_Dataset entries_
┌──

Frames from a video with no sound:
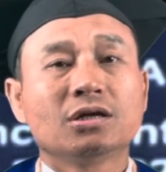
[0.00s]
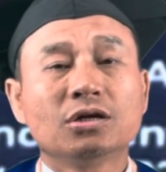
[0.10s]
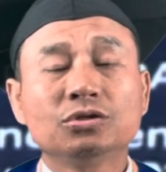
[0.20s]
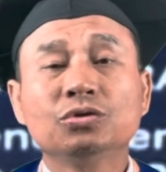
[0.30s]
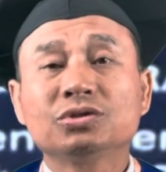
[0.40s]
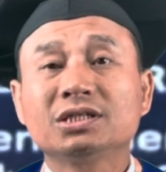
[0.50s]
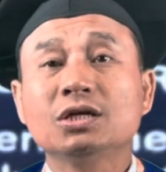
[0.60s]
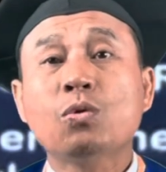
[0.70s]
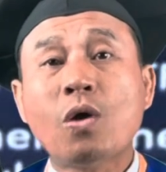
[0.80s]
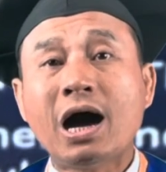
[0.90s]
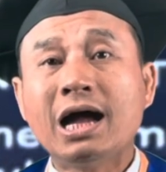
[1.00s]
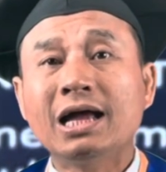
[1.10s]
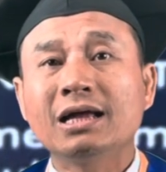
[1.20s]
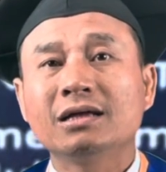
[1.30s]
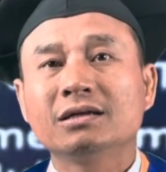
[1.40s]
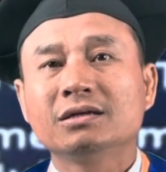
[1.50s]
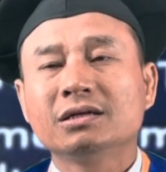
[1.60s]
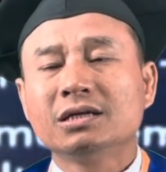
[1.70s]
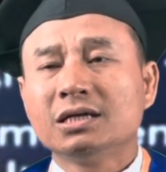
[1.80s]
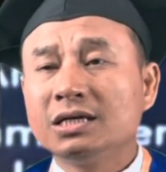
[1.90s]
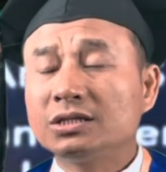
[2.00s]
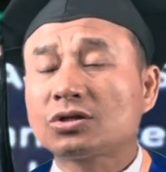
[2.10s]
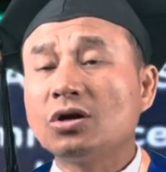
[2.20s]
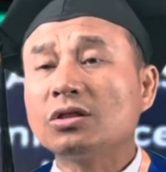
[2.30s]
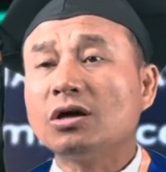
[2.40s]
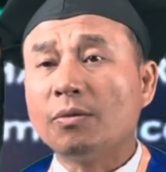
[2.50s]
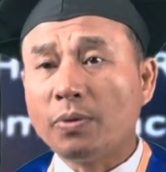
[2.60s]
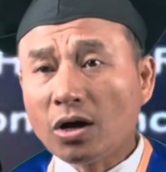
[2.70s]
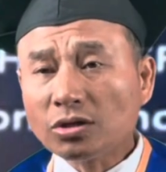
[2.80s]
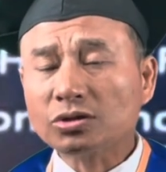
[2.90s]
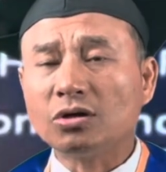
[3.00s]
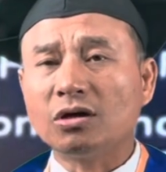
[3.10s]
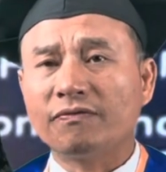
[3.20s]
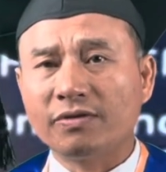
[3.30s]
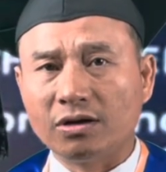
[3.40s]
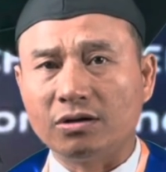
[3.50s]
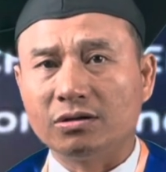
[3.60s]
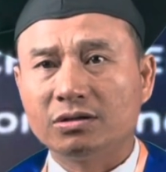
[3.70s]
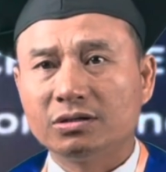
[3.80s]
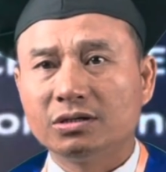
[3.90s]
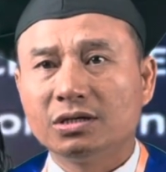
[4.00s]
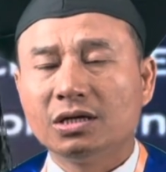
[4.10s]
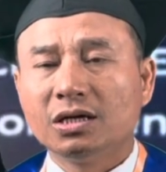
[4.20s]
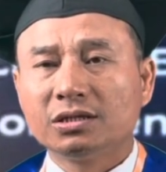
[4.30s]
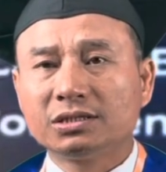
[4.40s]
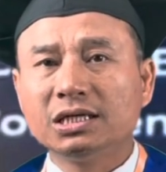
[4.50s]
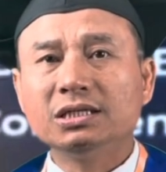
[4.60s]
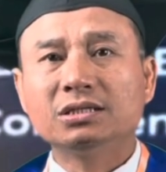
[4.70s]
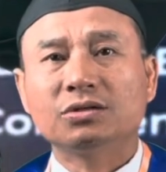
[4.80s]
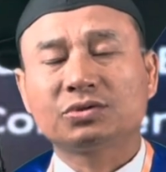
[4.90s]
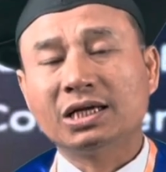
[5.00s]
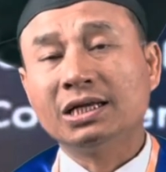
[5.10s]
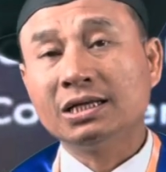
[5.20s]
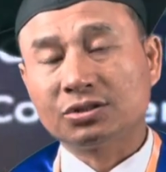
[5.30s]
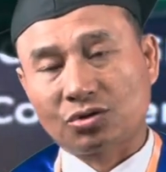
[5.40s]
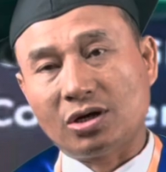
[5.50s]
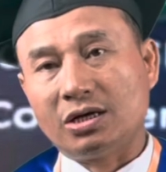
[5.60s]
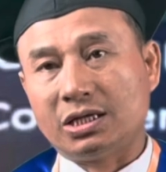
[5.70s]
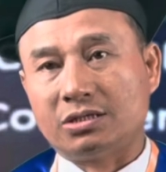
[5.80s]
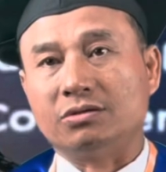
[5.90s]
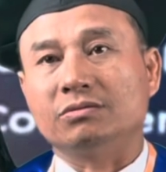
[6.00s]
you see why he's called the Apostle of Love. Jesus changed his character.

└──

_WHAT IS BEING ASKED_
Above are the records; repeat them all exactly, without the pictures.

_ANSWER SECTION_
Frames from a video with no sound:
[0.00s]
[0.10s]
[0.20s]
[0.30s]
[0.40s]
[0.50s]
[0.60s]
[0.70s]
[0.80s]
[0.90s]
[1.00s]
[1.10s]
[1.20s]
[1.30s]
[1.40s]
[1.50s]
[1.60s]
[1.70s]
[1.80s]
[1.90s]
[2.00s]
[2.10s]
[2.20s]
[2.30s]
[2.40s]
[2.50s]
[2.60s]
[2.70s]
[2.80s]
[2.90s]
[3.00s]
[3.10s]
[3.20s]
[3.30s]
[3.40s]
[3.50s]
[3.60s]
[3.70s]
[3.80s]
[3.90s]
[4.00s]
[4.10s]
[4.20s]
[4.30s]
[4.40s]
[4.50s]
[4.60s]
[4.70s]
[4.80s]
[4.90s]
[5.00s]
[5.10s]
[5.20s]
[5.30s]
[5.40s]
[5.50s]
[5.60s]
[5.70s]
[5.80s]
[5.90s]
[6.00s]
you see why he's called the Apostle of Love. Jesus changed his character.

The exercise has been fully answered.